### What the task requires
Leaving the pictures aside, return all of the data below exactly.

### Data for analysis
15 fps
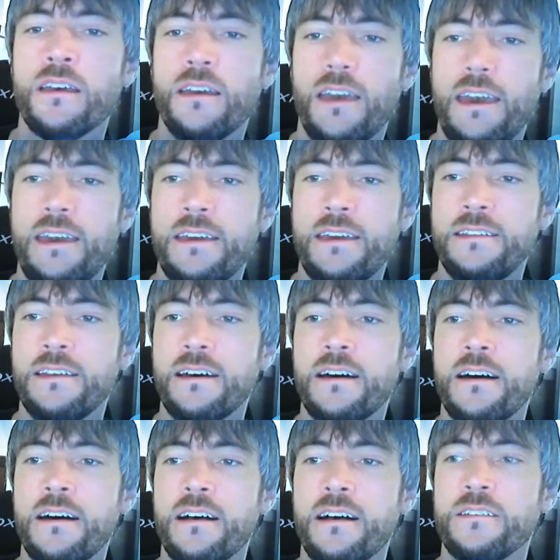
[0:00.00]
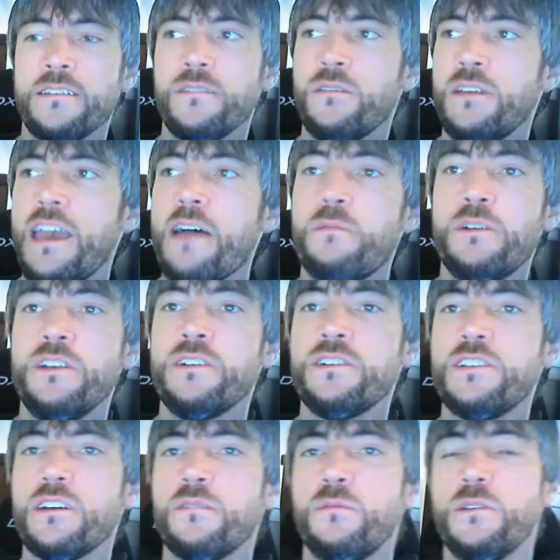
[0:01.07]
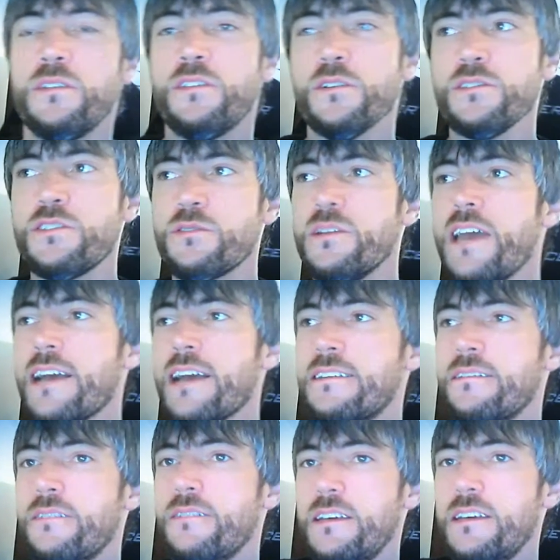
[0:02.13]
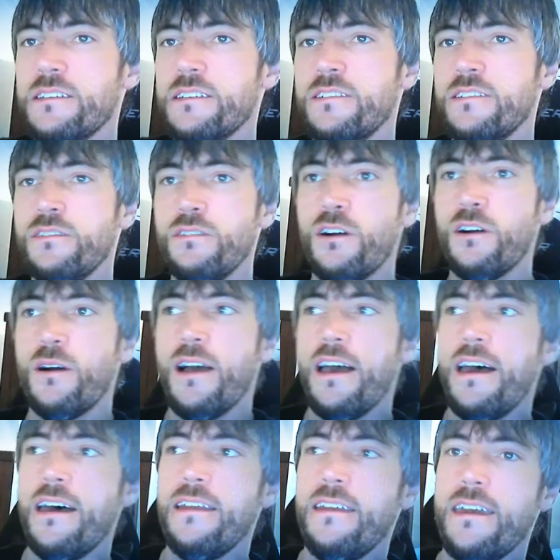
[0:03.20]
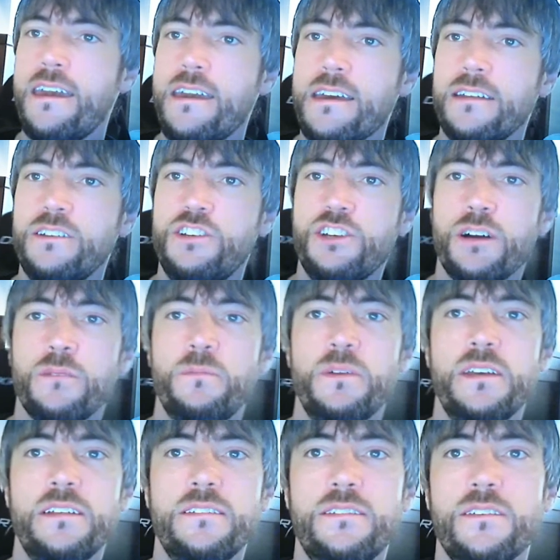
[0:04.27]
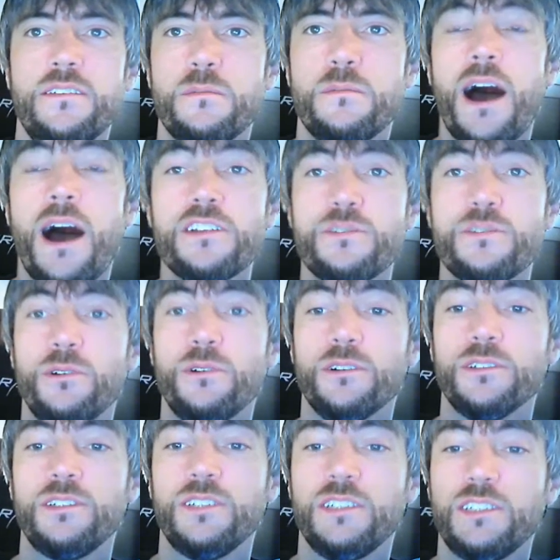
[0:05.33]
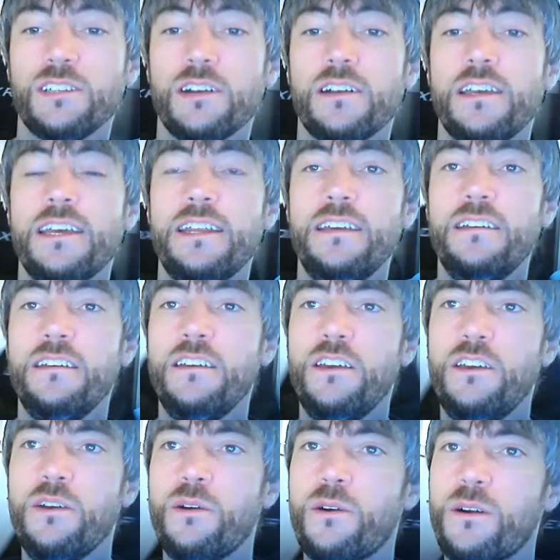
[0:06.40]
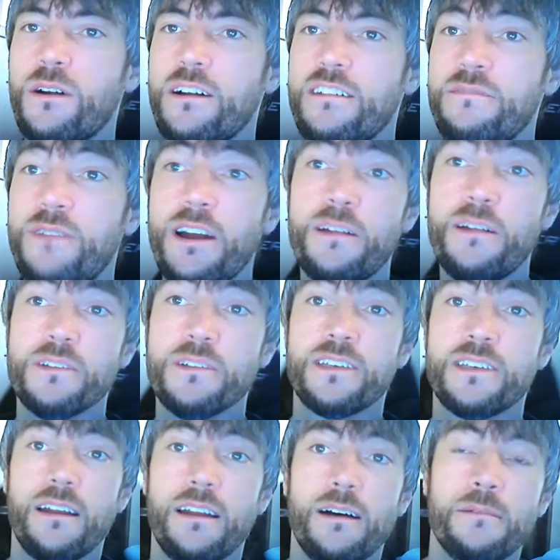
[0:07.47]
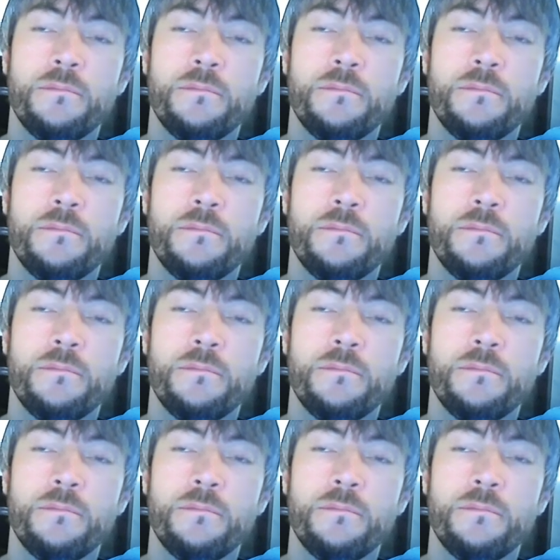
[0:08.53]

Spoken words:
And when you're done with those 3 activities, you can go ahead and jump into the modules and start getting your environment set up.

### Output
15 fps
[0:00.00]
[0:01.07]
[0:02.13]
[0:03.20]
[0:04.27]
[0:05.33]
[0:06.40]
[0:07.47]
[0:08.53]

Spoken words:
And when you're done with those 3 activities, you can go ahead and jump into the modules and start getting your environment set up.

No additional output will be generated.